Corona-Krise: Kalenderwoche 17

Umsatzentwicklung im Buchhandel-Einnahmen bis zu acht Mal höher als im Shutdown nach der Wiedereröffnung

29. April 2020
Christina Schulte

Buchhandlungen haben wieder geöffnet. Mit welchem wirtschaftlichen Erfolg? Das Börsenblatt und Media Control haben erhoben, wie sich die Branche nach dem Shutdown entwickelt - getrennt nach Bundesländern. Die exklusiven Zahlen zeigen auch, wieviel Umsatz den Buchhändlern*innen noch fehlt, um das Vor-Corona-Niveau zu erreichen.

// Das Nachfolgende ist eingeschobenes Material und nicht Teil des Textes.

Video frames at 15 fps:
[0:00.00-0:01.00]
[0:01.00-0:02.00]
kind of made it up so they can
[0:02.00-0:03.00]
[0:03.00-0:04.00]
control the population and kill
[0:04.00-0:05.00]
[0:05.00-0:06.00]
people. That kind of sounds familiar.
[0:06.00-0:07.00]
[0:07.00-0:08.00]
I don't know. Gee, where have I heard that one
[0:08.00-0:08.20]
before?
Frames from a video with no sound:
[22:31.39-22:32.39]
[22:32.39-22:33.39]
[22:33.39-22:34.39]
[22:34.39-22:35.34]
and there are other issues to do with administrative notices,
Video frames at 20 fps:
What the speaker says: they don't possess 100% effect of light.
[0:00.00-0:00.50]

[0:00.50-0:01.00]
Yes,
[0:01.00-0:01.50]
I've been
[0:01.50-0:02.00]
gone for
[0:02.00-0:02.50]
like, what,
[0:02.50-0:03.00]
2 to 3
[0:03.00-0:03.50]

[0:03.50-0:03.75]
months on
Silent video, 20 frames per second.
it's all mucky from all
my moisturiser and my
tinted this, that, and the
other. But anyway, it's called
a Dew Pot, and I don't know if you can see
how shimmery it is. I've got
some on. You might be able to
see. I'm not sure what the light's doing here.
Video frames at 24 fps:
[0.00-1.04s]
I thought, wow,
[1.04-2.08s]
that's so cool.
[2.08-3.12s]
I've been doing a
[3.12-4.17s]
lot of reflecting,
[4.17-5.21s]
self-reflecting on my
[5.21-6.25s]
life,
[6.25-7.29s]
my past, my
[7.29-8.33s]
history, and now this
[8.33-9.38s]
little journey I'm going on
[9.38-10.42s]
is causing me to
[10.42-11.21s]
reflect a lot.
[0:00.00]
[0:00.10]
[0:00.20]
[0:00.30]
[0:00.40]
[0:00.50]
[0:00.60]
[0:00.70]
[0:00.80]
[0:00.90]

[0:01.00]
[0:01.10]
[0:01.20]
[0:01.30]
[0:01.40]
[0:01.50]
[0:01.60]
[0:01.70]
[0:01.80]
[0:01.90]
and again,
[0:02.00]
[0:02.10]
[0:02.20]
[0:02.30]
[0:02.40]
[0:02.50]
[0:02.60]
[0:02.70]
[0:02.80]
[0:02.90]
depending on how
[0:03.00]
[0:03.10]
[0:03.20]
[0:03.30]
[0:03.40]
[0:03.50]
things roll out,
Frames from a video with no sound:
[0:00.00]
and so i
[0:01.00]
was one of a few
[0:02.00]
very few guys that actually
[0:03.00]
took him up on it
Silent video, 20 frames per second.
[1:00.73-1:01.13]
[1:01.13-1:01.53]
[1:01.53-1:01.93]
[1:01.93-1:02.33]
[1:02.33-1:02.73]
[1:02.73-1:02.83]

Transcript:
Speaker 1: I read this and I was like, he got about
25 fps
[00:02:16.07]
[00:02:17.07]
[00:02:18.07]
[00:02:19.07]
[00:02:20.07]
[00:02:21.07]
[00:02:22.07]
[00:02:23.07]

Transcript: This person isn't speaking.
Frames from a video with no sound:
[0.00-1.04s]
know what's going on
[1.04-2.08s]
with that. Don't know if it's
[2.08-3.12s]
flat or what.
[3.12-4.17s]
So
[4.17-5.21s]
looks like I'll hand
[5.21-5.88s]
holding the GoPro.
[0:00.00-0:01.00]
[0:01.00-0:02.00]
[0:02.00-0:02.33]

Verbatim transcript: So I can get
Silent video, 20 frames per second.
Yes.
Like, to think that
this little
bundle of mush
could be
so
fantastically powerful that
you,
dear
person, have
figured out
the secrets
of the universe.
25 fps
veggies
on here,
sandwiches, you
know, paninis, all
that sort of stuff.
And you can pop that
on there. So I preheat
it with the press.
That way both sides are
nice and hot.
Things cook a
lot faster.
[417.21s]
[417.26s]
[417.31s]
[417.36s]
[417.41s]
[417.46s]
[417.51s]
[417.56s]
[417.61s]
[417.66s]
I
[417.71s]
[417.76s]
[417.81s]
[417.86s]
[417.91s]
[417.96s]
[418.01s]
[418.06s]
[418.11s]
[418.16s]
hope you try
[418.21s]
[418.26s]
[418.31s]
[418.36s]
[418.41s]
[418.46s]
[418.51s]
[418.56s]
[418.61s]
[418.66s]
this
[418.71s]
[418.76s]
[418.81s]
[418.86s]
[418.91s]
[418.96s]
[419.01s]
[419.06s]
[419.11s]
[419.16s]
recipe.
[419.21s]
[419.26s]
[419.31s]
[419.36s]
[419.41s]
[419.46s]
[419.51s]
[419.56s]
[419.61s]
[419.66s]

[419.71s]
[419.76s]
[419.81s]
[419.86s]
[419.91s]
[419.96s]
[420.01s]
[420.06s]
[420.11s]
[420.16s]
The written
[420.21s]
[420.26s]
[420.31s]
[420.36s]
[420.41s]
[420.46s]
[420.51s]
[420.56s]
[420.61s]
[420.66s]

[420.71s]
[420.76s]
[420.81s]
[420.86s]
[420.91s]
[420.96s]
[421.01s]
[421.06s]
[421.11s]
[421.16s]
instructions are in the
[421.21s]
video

Deutschlands Einzelhändler arbeiten sich derzeit Schritt für Schritt aus dem Shutdown heraus – je nach Bundesland in unterschiedlicher Geschwindigkeit aufgrund verschiedener Wiederöffnungsdaten. Welche Fortschritte die stationären Buchhändler dabei machen und wie sich das in ihren Umsätzen ausdrückt – unter anderem das haben die Marktforscher von Media Control exklusiv für das Börsenblatt ausgewertet.

Als Referenzwert diente die Kalenderwoche 7 vom 10. bis 16. Februar, eine vom Umsatz her durchschnittliche Woche, wie es viele im Jahr gibt. Ihr gegenübergestellt wurde die Kalenderwoche 17 vom 20. bis 26. April, in der – außer in Bayern und Thüringen – die Buchhandlungen wieder an den Start gegangen sind.

Teils besser als vor Corona. 
Die Ergebnisse dieses Wochenvergleichs geben Anlass zu vorsichtigem Optimismus: Insgesamt hatten die Buchhändler vor Ort in ganz Deutschland in der letzten Woche durchschnittlich 81,5 Prozent ihres Umsatzniveaus der KW 7 erreicht (siehe Karte). Und das, obwohl in den Zahlen das laut Aussagen vieler Buchhändler*innen beträchtlich gestiegene Onlinegeschäft nicht berücksich­tigt ist. Zudem sind Kundenfrequenz und Kauflust in Deutschland noch längst nicht wieder da, wo sie herkommen und wieder hin sollen.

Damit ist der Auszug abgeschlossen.